An inviting but dangerous beach, Reynisfjara black sand beach and adjacent cliffs draw us in to see the dramatic basalt formations. During the summer you could also see nesting puffins. There were lots of people climbing the uneven stair-steps formed by the splintered rock of this pyramidal cliff, known as Gardar.

The Reynisdranger Sea Cliffs are towering columns of basalt rock rising out of the shore line. According to legend, they are the result of three trolls who were turned to rock by the sunlight: Skessudrangur, Landdrangur and Langhamar. They were actually created when lava flowed into the ocean and slowly cooled.



A sea stack stands proud, immovable in the wild storm. Known as Arnardrangur or “Eagle Rock” it takes its name from the eagles that nested in its crevices in the past. I knew this was something as there was a group of photographers setting up.
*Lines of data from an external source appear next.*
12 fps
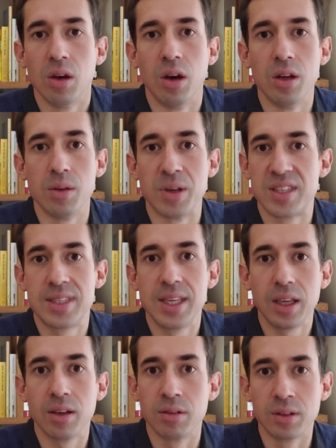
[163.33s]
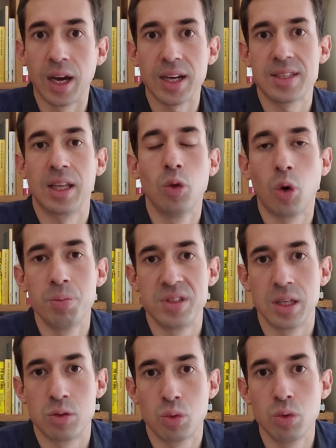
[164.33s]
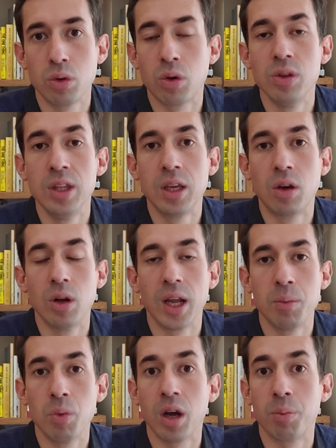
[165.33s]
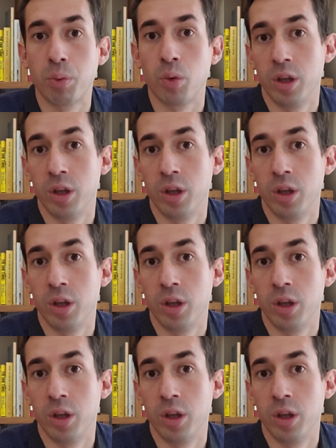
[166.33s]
euh, bah, c'est euh, grâce à Neurobusiness School que Nicolas et moi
I checked my guide book afterwards. If the tide had been a bit lower, we would have seen a beach that looks like a vast thick oil slick with black volcanic sand oozing out from the coastline. There are also possible massive waves which can be very dangerous.

We decided to head up the path in our car, the twisty road up is not for the faint of heart! However, the view from the lighthouse is amazing and you can see for miles. This was another occasion where you need to park into the wind so you are able to carefully open your car door without them blowing off!
Dyrhólaey Promontory literally means “Door Hill Island” and it describes this feature perfectly. Once an island known as Cape Portland it is now joined to the mainland. In calm conditions it is possible to walk the bridge 120 metres above the sea below. I would not even slightly consider this on our morning visit!

Dyrhólaeyjarviti, a beautiful castle like lighthouse was established in 1910. The current tower was completed in 1927 and looks out over the lava arch and the wild Atlantic Ocean. It guides shipping around the coast with a single white light every 10 seconds.

Reynisfjara Beach has been recognized by National Geographic magazine as one of the most beautiful non-tropical beaches. We kept up a quick hiking pace as we took in the views both north and south around the lighthouse as the winds were extremely strong and holding just an iPhone camera still was challenging!

We continued our drive back into Reykjavik, returning the rental car with huge relief. Besides worries about wind and sand, we were prepared to change a flat tire, which is common. Thankfully we stayed safe and free from any damages! Jumping on a local bus, we made our way back into town and enjoyed a wonderful bowl of lamb soup with bread at Café Loki near our guesthouse. Time to prepare for the next part of our adventure!
Beautiful!! I’ve only been to Reykjavik but I see I need to return to the island!